If you are the proud owner of a Lunt Ha Solar telescope and have noticed that the amount of detail you are seeing through the eyepiece or when imaging is not what it once was, never fear you aren’t going crazy, it may just be time to replace the blue-glass filter.
When I took my Lunt LS60 THa scope out of mothballs this year in readiness for a summer of solar observing I found that the views I was getting of the Sun were terrible, fine detail was completely absent and prominences were no longer visible. Luckily the issue could be tracked down to one component, the blue-glass filter that sits at the entry point to the diagonal containing the blocking filter.
Over time (I’ve had my scope since 2014) humidity can affect the surface of the blue-glass filter causing the tarnishing seen in the images below, I was amazed I could see anything through such a compromised filter, it having turned almost completely opaque. I contacted Lunt through their website www.luntsolarsystems.com and they soon got back to me confirming that they would be able to send a replacement blue-glass filter free of charge via their European distributor Bresser GmbH. Within a few days the replacement filter arrived on my doormat, fantastic customer service, thank you Lunt and Bresser!
Replacing the filter couldn’t be easier. If the filter is being removed for the first time the you may have to rub off a small amount of silicone, applied by the manufacturer to ensure the filter remains in place during shipping. Next you can use either some fine pointed pliers or, as in my case, a set of compasses to unscrew the retaining ring, as shown in the image below. Once the ring has been unscrewed you can remove the old filter and pop in the new one. When screwing the retaining ring back on keep going until it is finger tight and then go back a quarter turn to allow for expansion as the filter heats up during a solar observing session.

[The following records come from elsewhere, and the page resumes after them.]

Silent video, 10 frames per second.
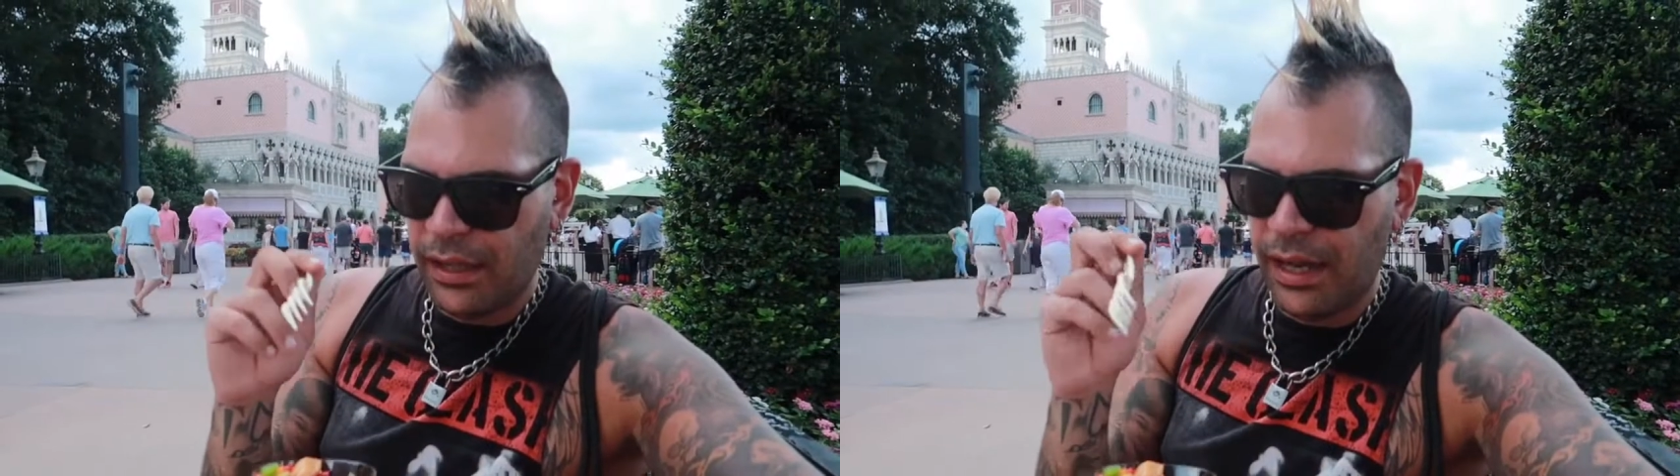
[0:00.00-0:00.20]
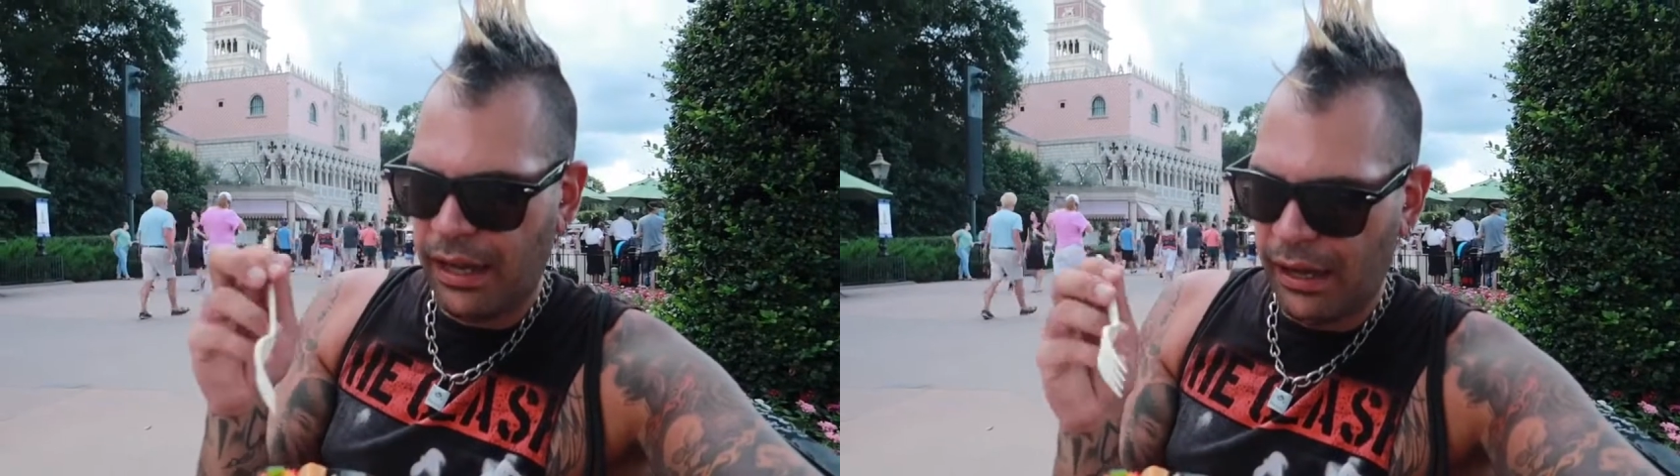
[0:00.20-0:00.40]

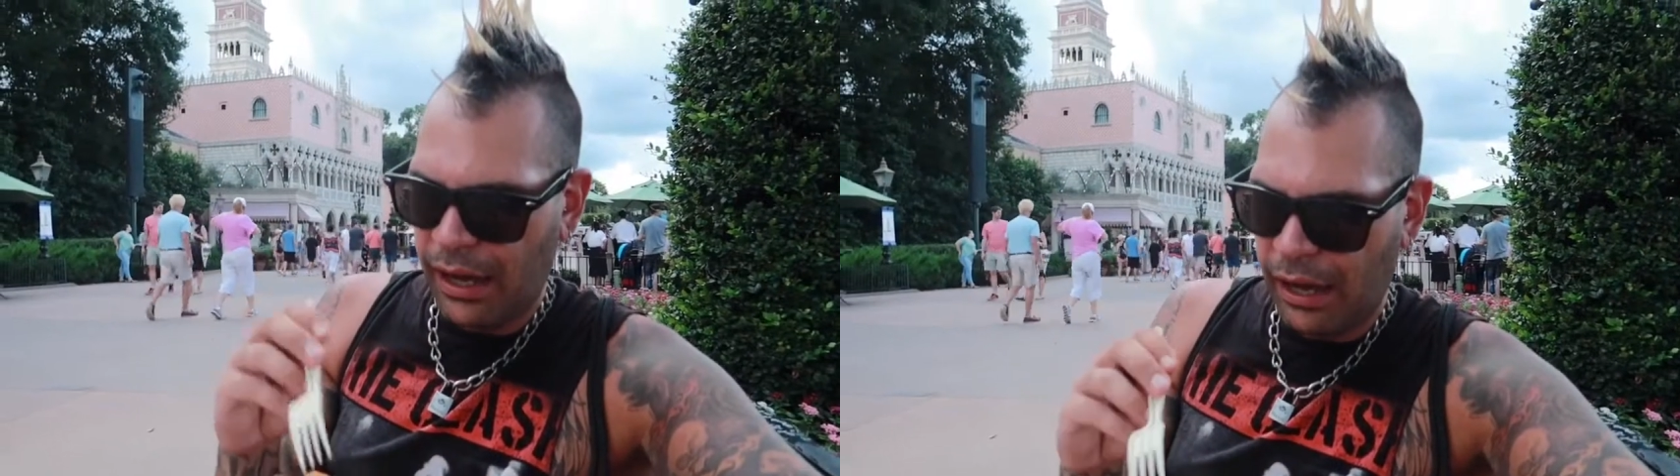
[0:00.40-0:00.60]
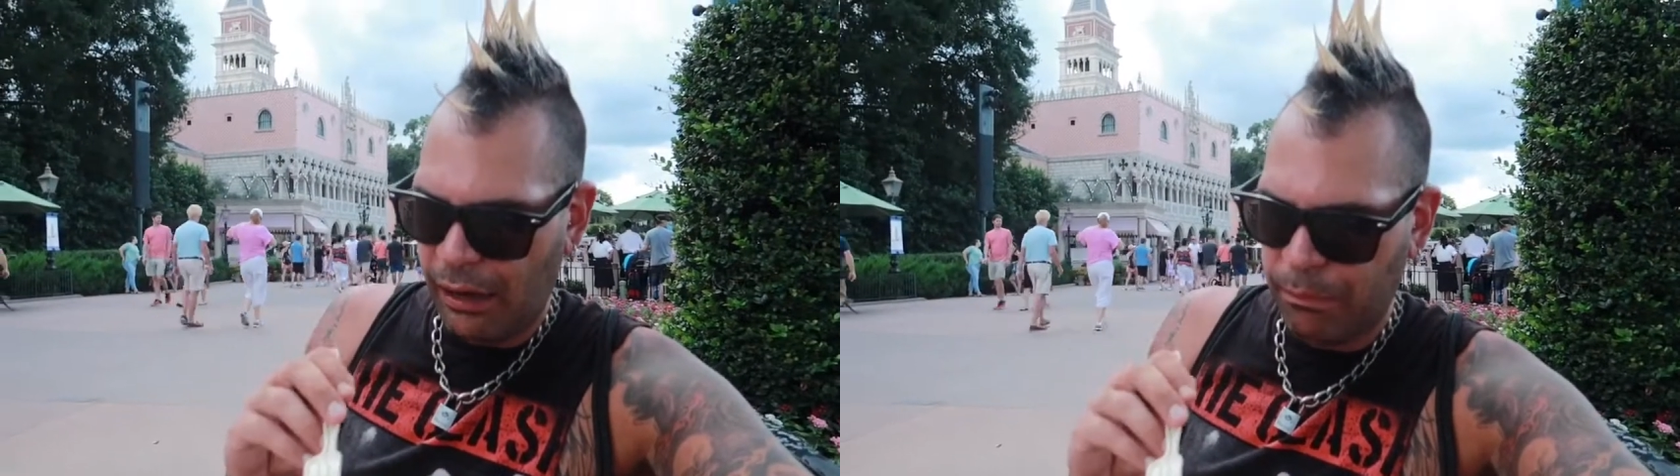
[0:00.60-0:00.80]

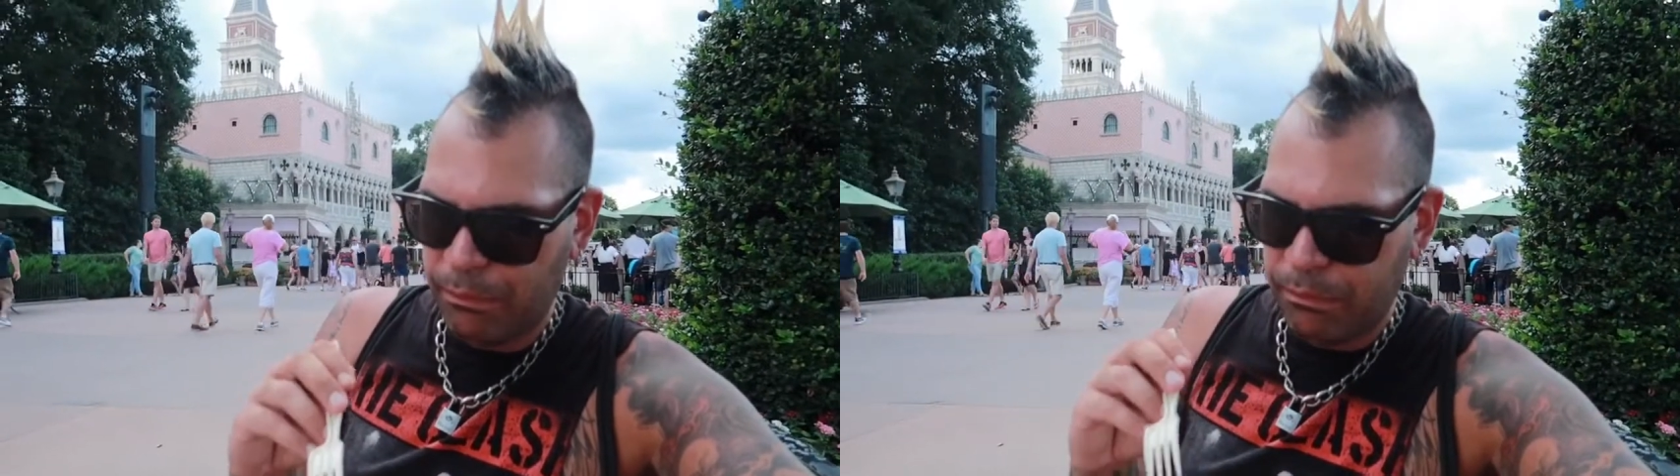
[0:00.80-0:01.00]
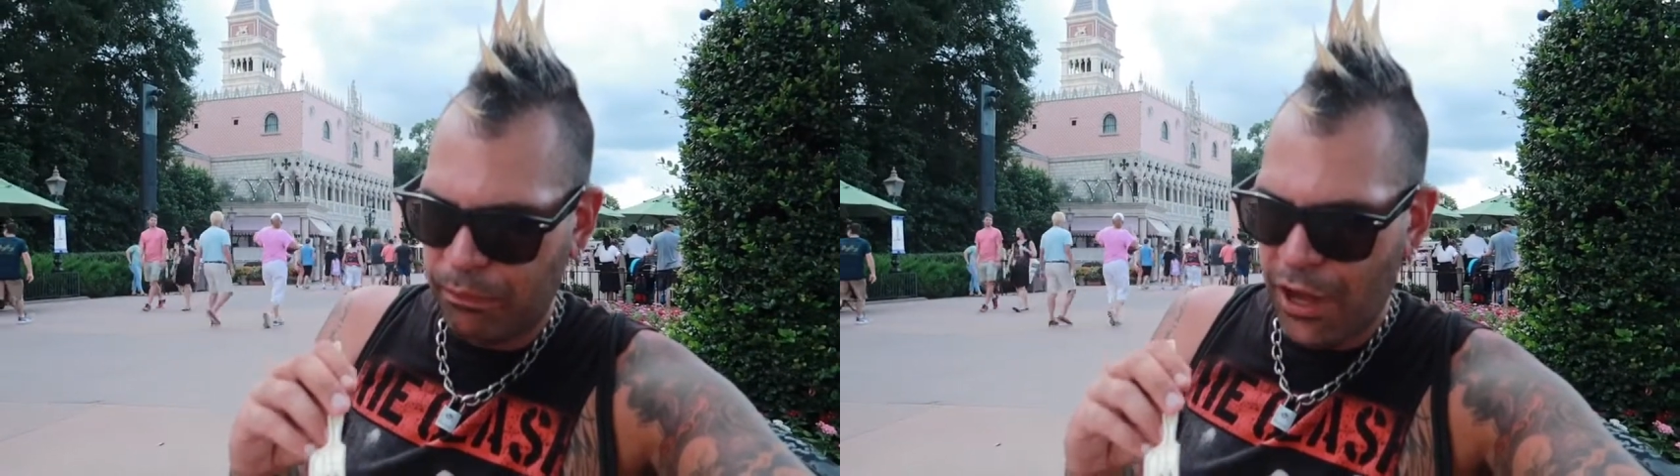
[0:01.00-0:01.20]
Yeah,
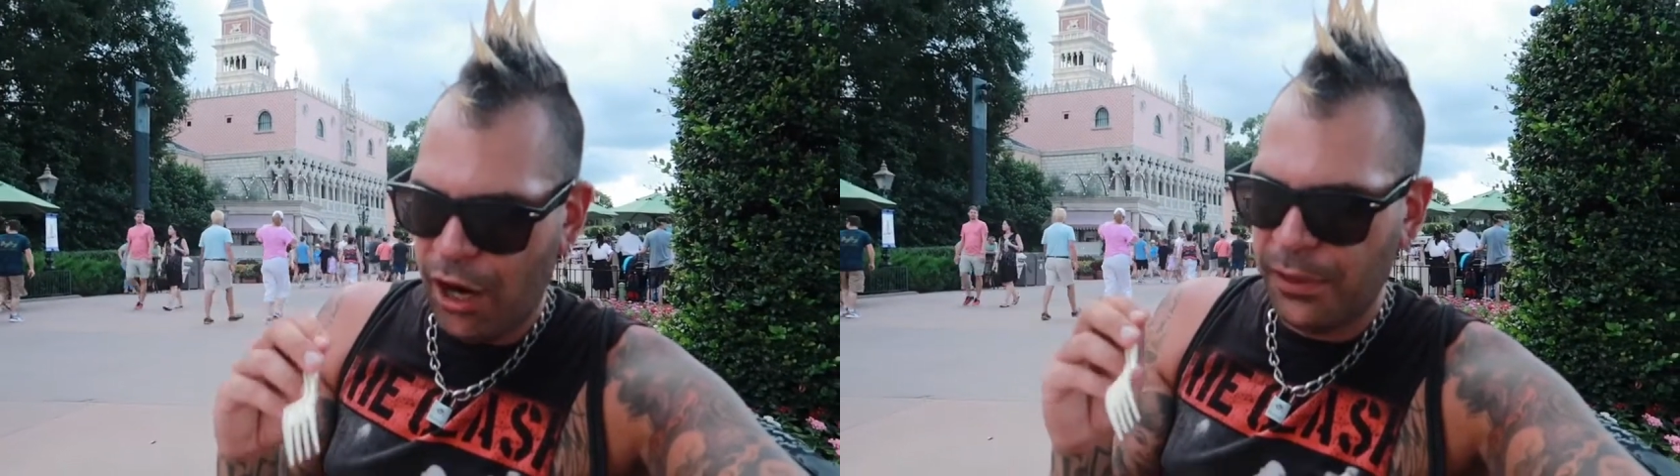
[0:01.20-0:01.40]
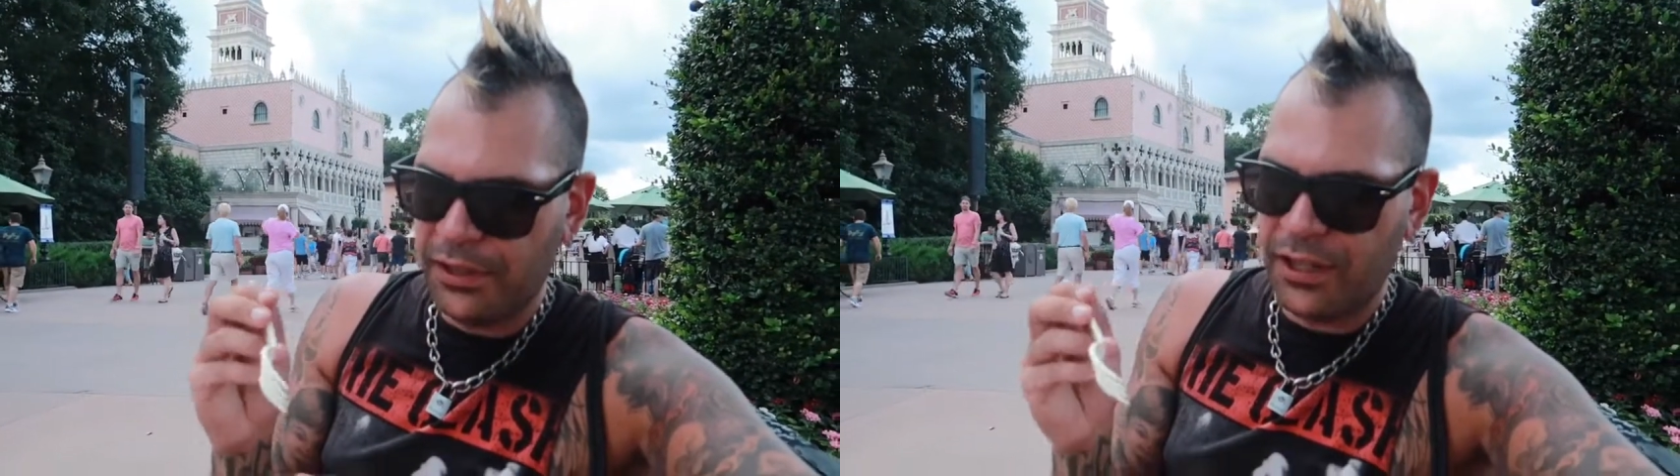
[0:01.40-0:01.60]
they always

You can now screw the tube back on to your blocking filter and mount it back in the scope. That’s it, you’re done, it really couldn’t be easier. I’m sure my issues were caused by storing my scope in a humid environment with no silica gel in its flight case. Now it sits in the house rather than the observatory and has a few bags of silica gel around the blocking filter to keep humidity to a minimum. Lesson learnt, but easy to fix thanks to the good people at Lunt and Bresser.